* Problem to work on
Would you retype, word for word, the line with "[0:00.80-0:01.20]" and each line after it to the end of the entries below, leaving the pictures out?

[Opening Source information section]

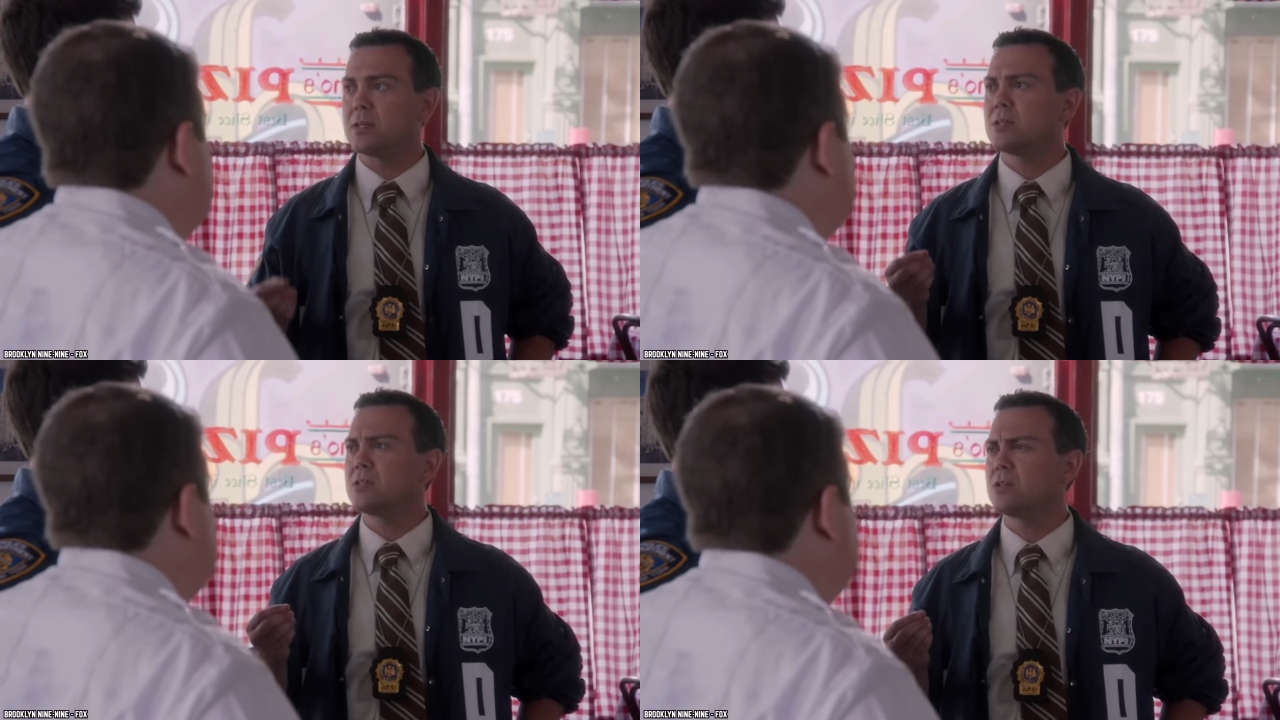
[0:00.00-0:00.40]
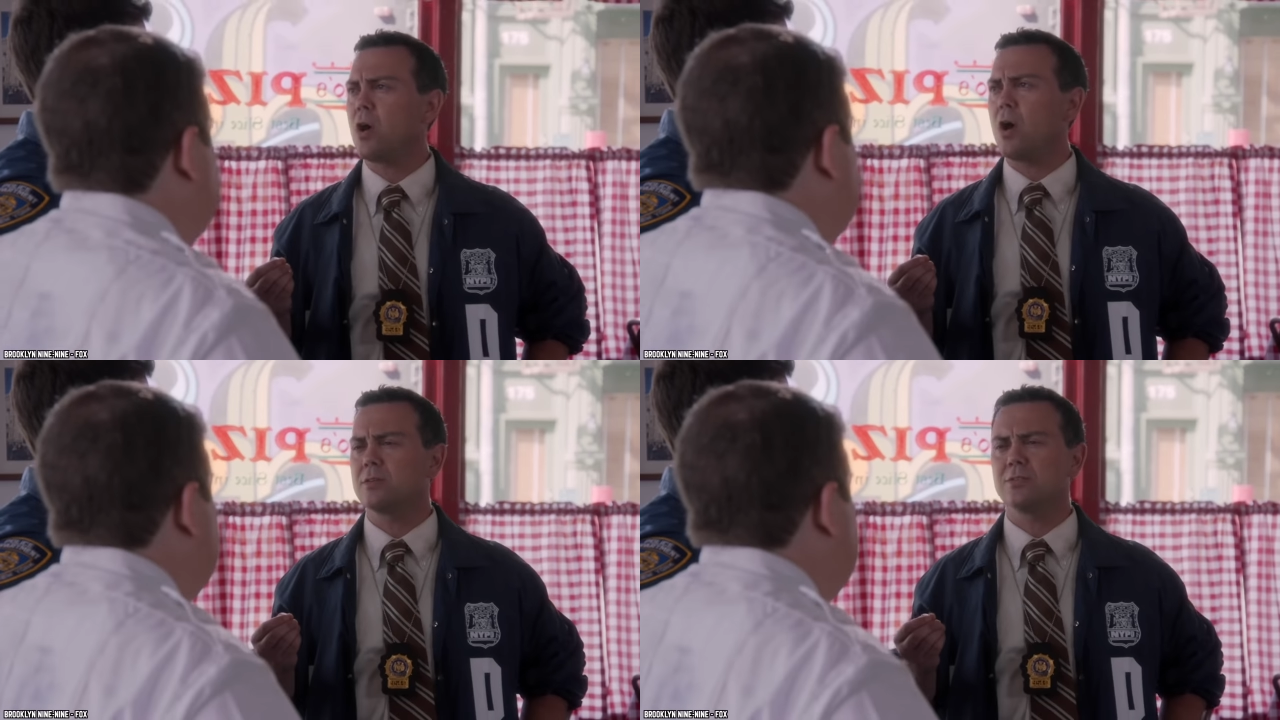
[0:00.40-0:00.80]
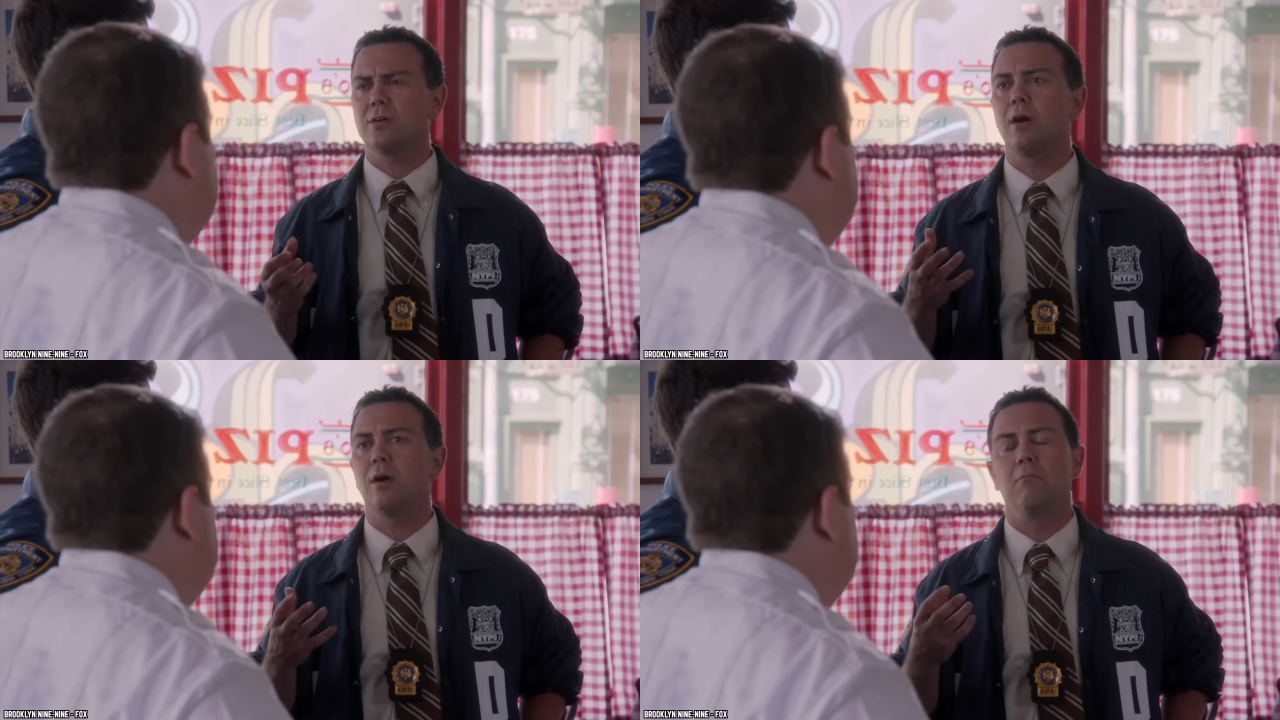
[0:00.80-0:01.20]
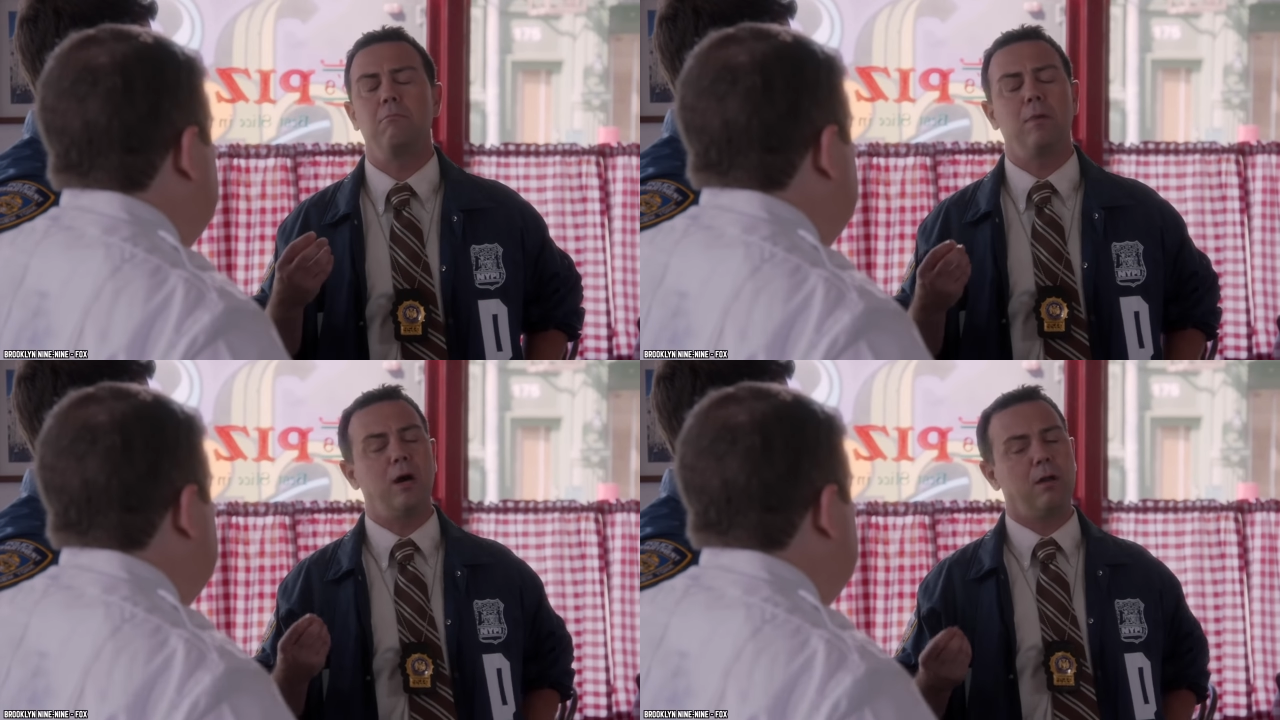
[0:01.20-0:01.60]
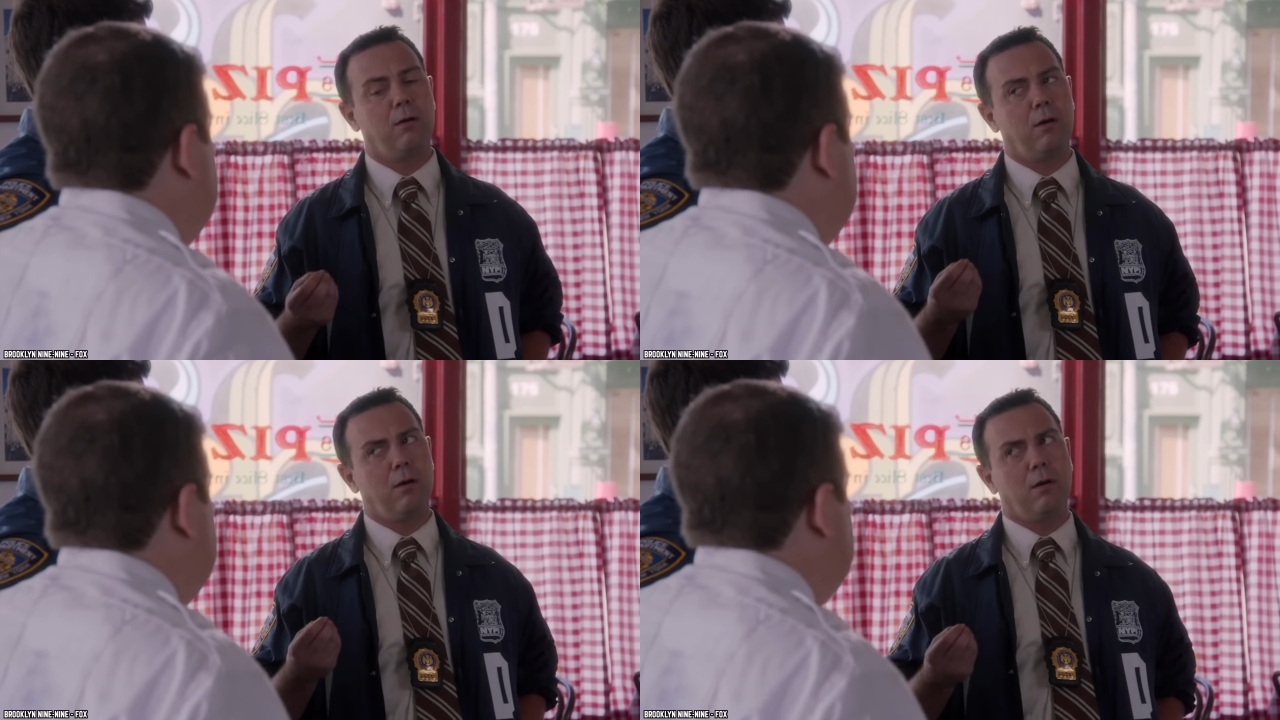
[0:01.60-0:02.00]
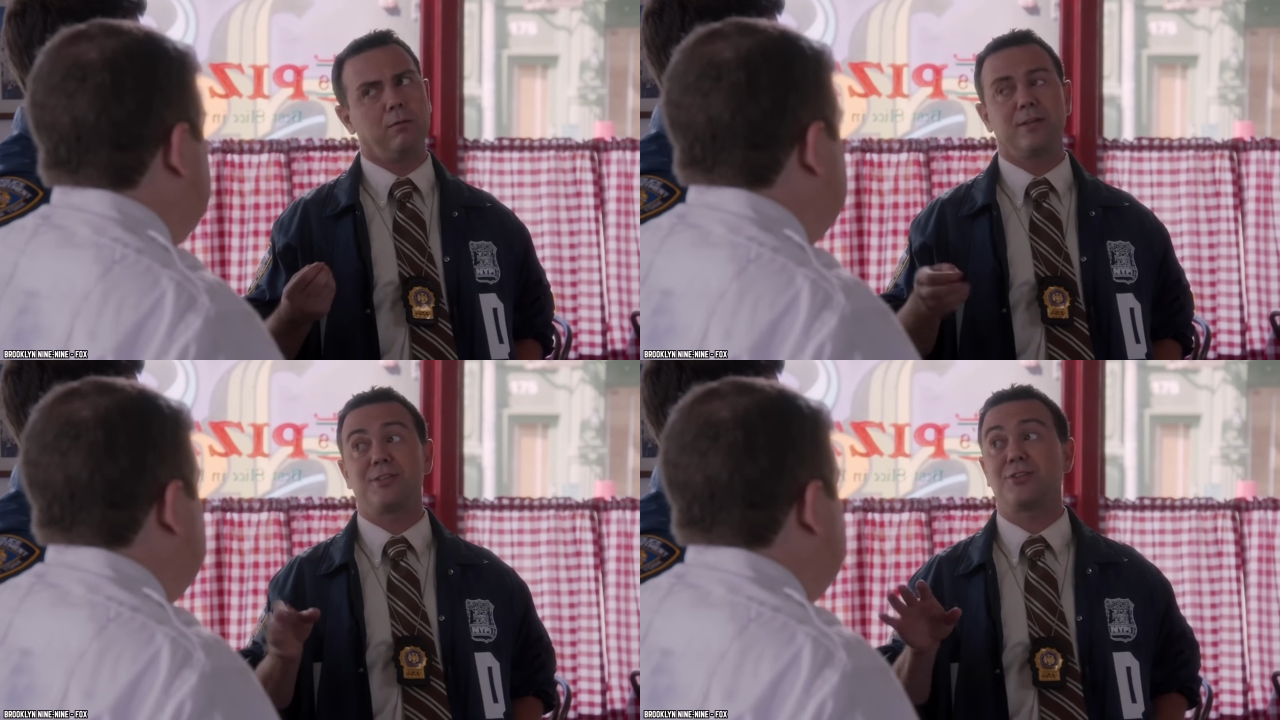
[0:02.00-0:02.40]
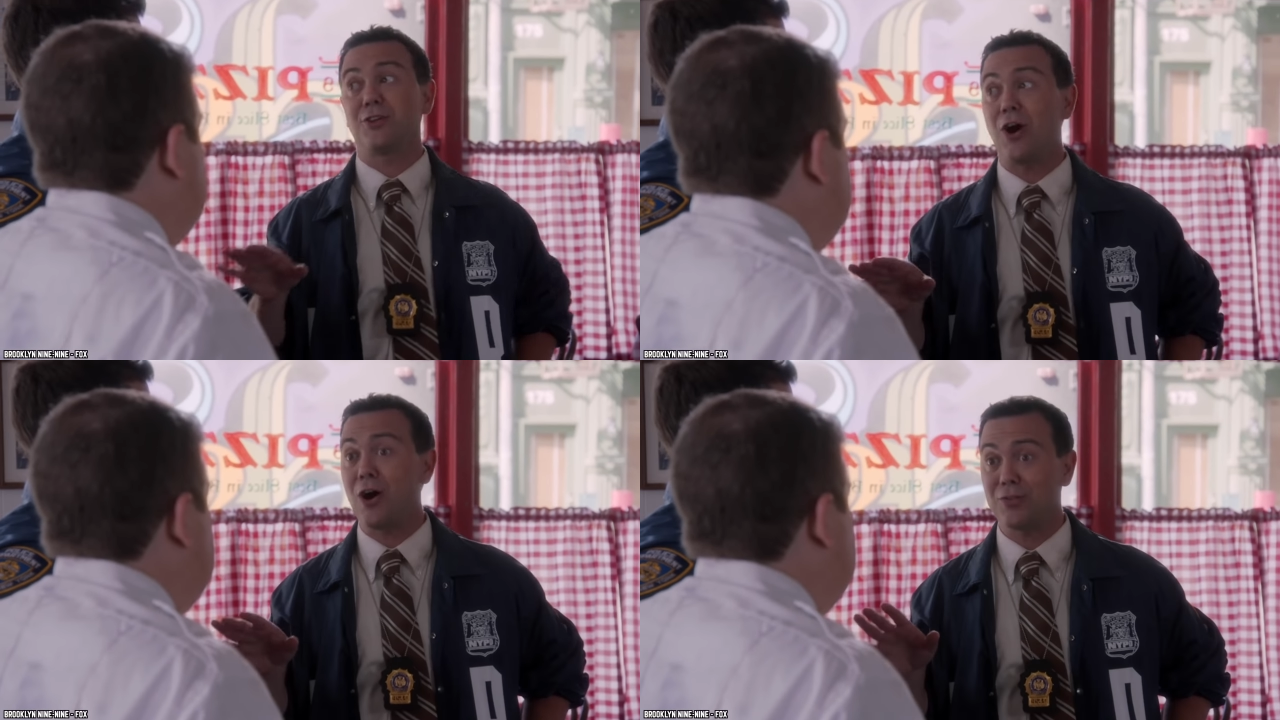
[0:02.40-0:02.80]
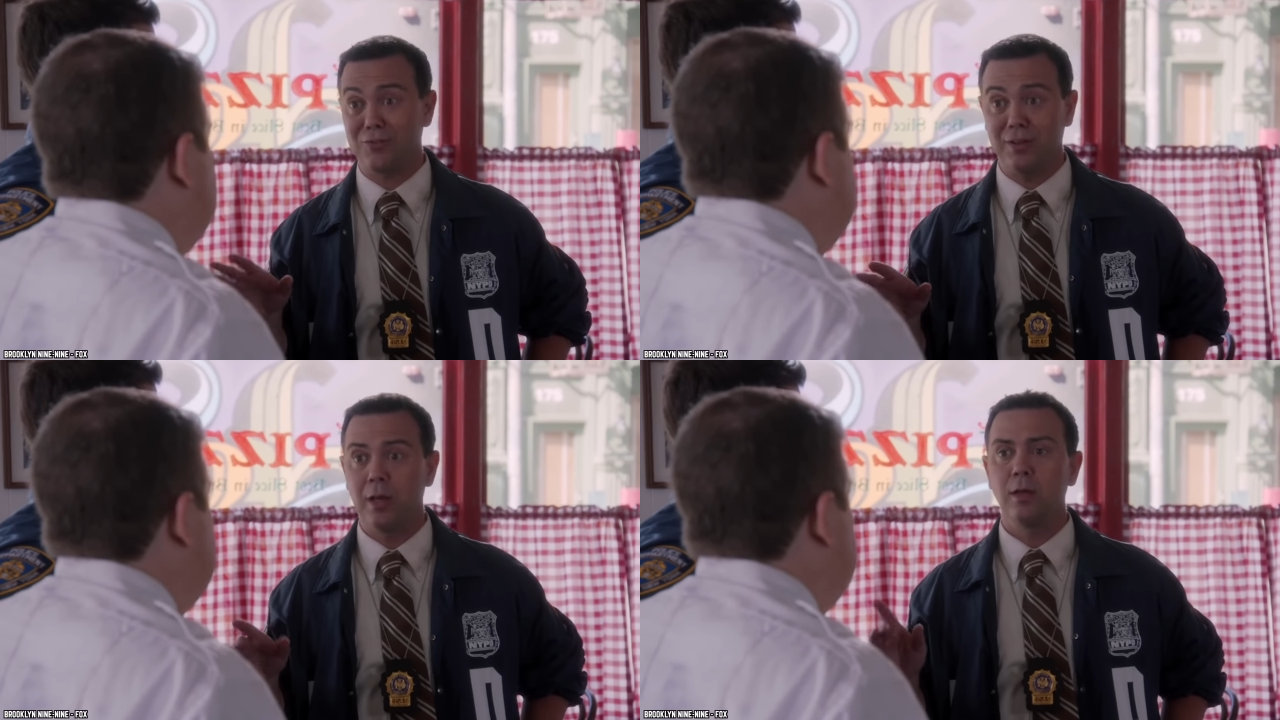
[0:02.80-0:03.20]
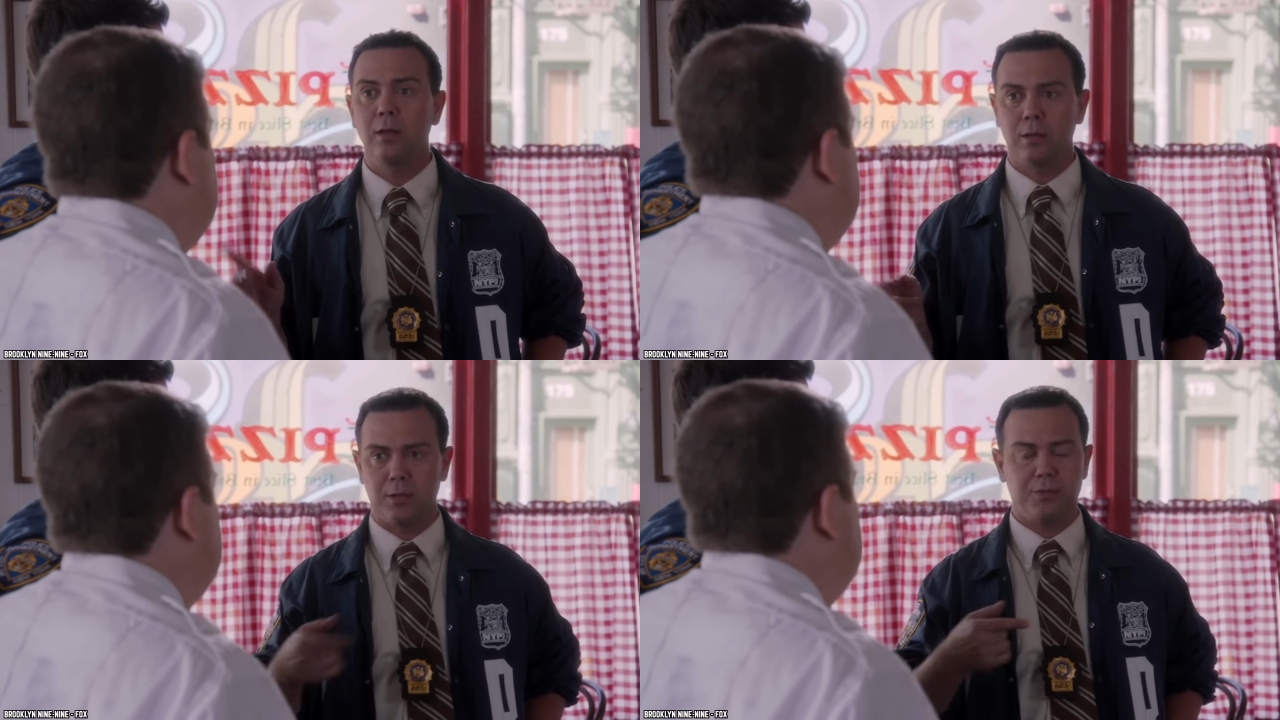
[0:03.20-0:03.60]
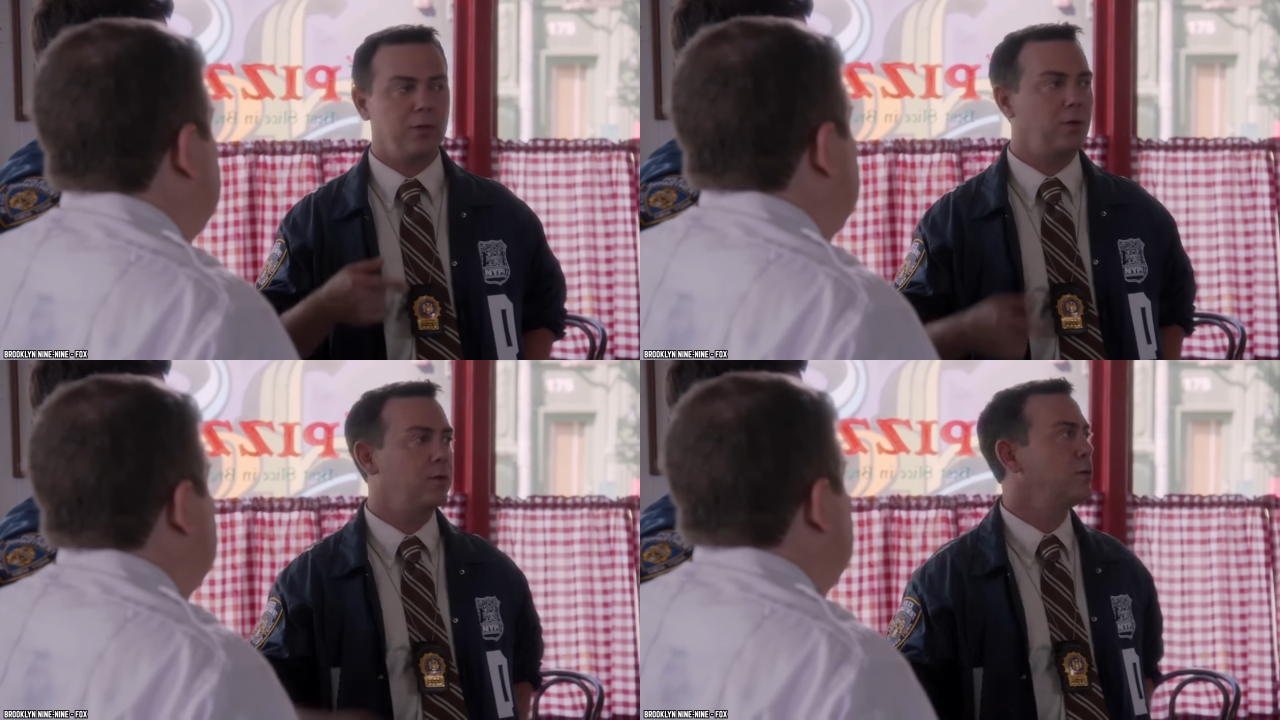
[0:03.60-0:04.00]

The sauce, oh my God, the sauce. Continue.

[Closing Source information section]

* Expected answer
[0:00.80-0:01.20]
[0:01.20-0:01.60]
[0:01.60-0:02.00]
[0:02.00-0:02.40]
[0:02.40-0:02.80]
[0:02.80-0:03.20]
[0:03.20-0:03.60]
[0:03.60-0:04.00]

The sauce, oh my God, the sauce. Continue.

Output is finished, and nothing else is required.